安平忙屈膝上前,将晏行昱重新扶上了轮椅。

晏行昱笑了一下,道:“多谢陛下厚待。”

荆寒章眸光凉凉地看着,什么也没说。

皇帝又留晏行昱说了些话,赏了些贵重东西,便让人将他送走了。

荆寒章也起身告辞。

皇帝道:“不练箭了?”

荆寒章晃了晃手中的破碎玉料,挑眉道:“儿臣要回去找一块新的玉。”

皇帝笑骂道:“你啊你,太傅前几日又对朕告你的状,与其费神雕玉,你倒不如背背策论,省得别人成日说你不学无术玩物丧志。”

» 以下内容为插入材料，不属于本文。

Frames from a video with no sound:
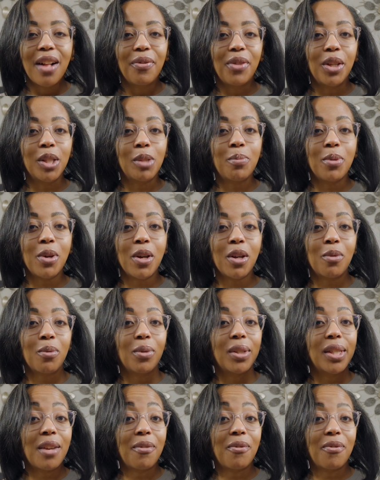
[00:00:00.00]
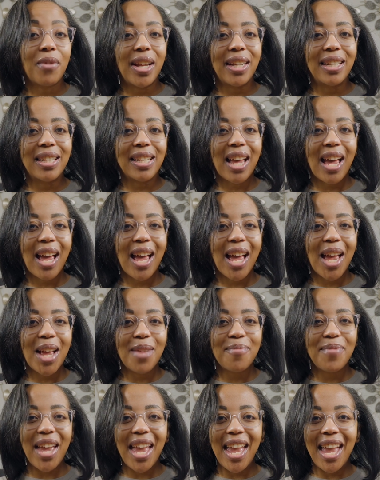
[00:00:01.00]
This book was a fun
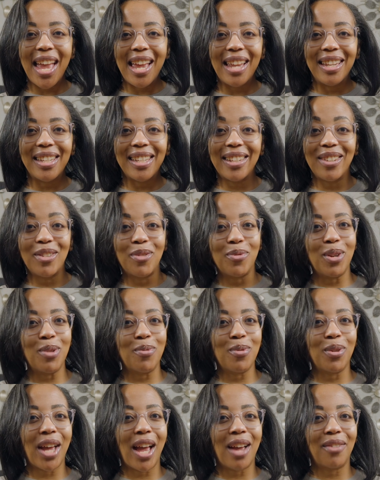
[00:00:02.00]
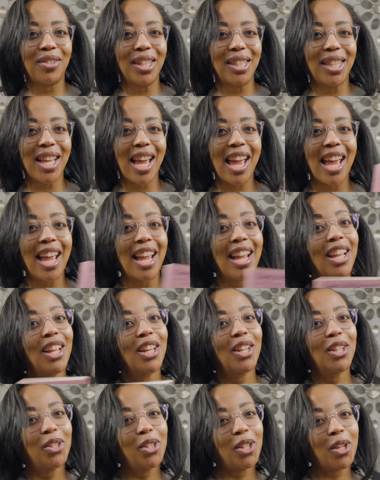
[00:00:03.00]
time, and we will have to say,
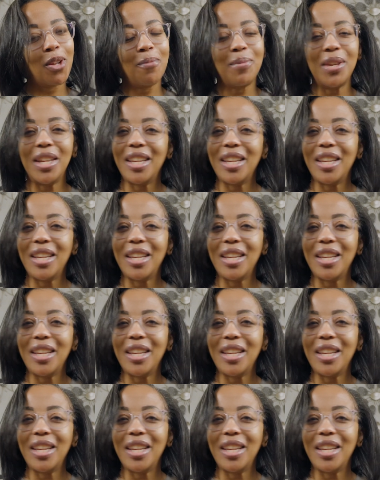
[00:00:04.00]
to be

荆寒章一挑眉,道:“儿臣本就玩物丧志,这是整个京都都知道的事。”

皇帝瞪他一眼:“你倒是自豪?”

荆寒章一笑,没说话。

***

出了宫,相府的车辇快马加鞭回府。

天色已经暗了下来,车夫驾马匆匆经过繁华主街,车轮匆忙间轧到什么东西,整个车身猛地一颠,与此同时,里面传出一声重重的喘息,似乎是压抑已久,细听之下还带着些嘶哑的气音。

阿满怒道:“怎么回事?连马车都驾不稳吗?!”

他掀帘而出,正要接过车夫的活,视线一扫周围,突然瞳孔一缩。

那马不知被什么东西惊到了,此时正嘶鸣着胡乱奔跑,将路边撞得人仰马翻,哀嚎声一片。

慌乱间,两枚铜钱滚到了地上,无人发觉。

车夫满脸惊恐,使劲勒着缰绳:“马失控了!”

阿满正要去救,车辇不知撞到了什么,突然猛烈地震动,整个车厢几乎侧翻,里面传来一声闷响,夹杂着晏行昱更重的喘息声。

“公子!”

马车依然在疾驶,一路上不知撞到了多少东西,不过很快就出了主街,而那马车厢也已撞开了一条缝。